Data to examine section start

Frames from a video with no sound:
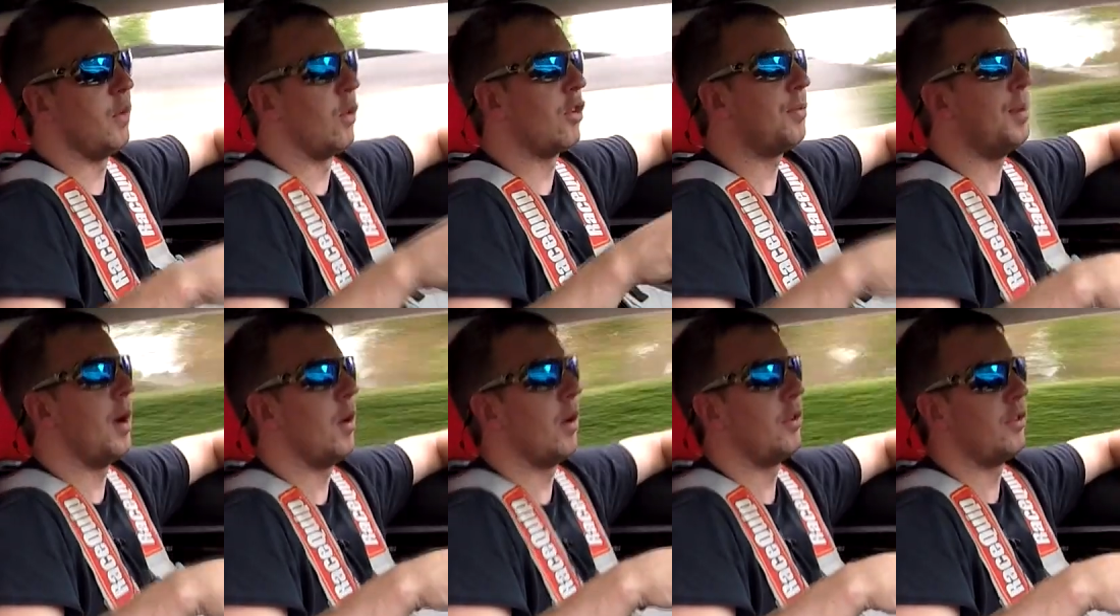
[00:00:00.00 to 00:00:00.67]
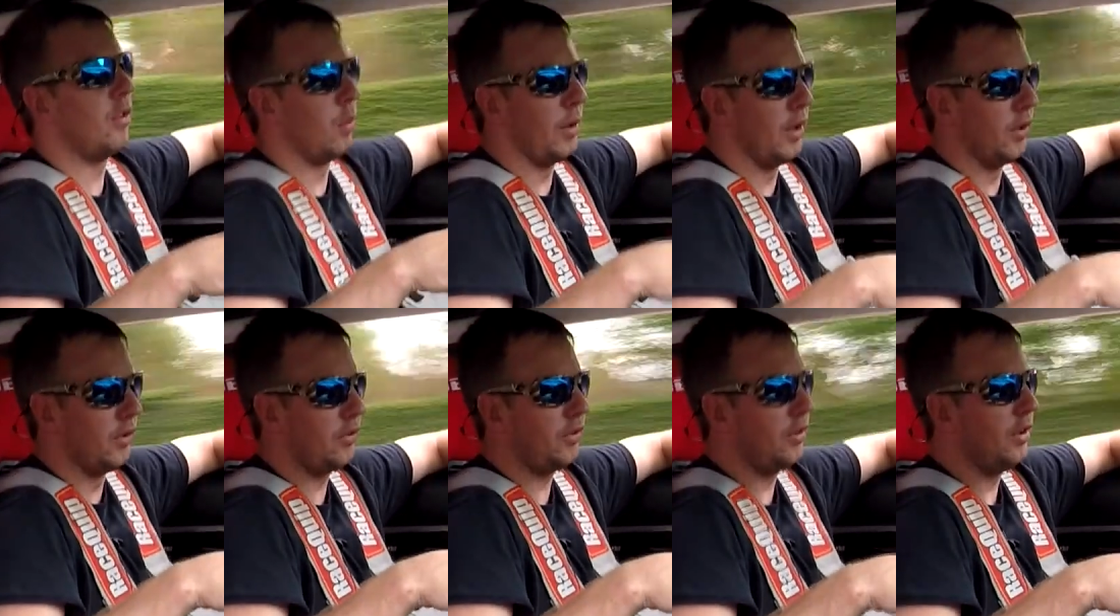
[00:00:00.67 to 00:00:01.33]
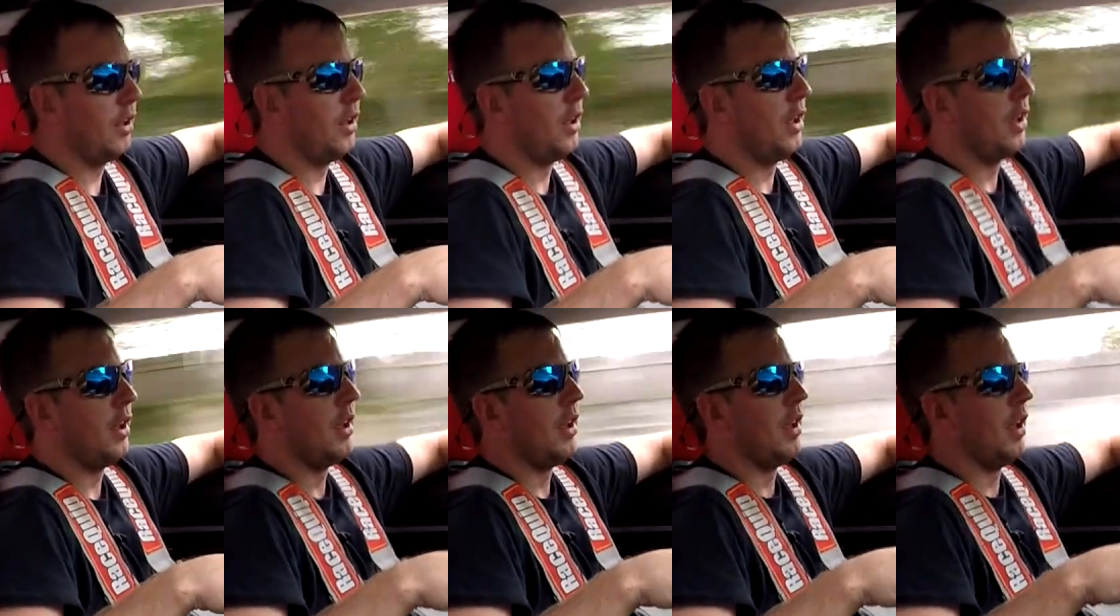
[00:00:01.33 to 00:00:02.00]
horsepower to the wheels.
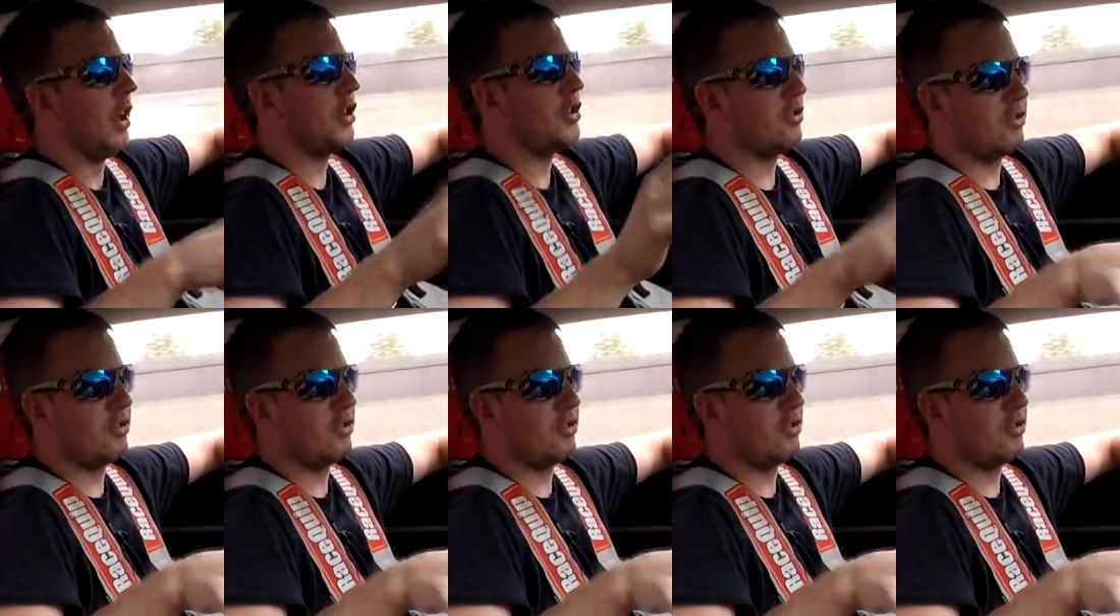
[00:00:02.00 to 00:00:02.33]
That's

Data to examine section end

The copy must match the listing above exactly but contain no pictures.

Frames from a video with no sound:
[00:00:00.00 to 00:00:00.67]
[00:00:00.67 to 00:00:01.33]
[00:00:01.33 to 00:00:02.00]
horsepower to the wheels.
[00:00:02.00 to 00:00:02.33]
That's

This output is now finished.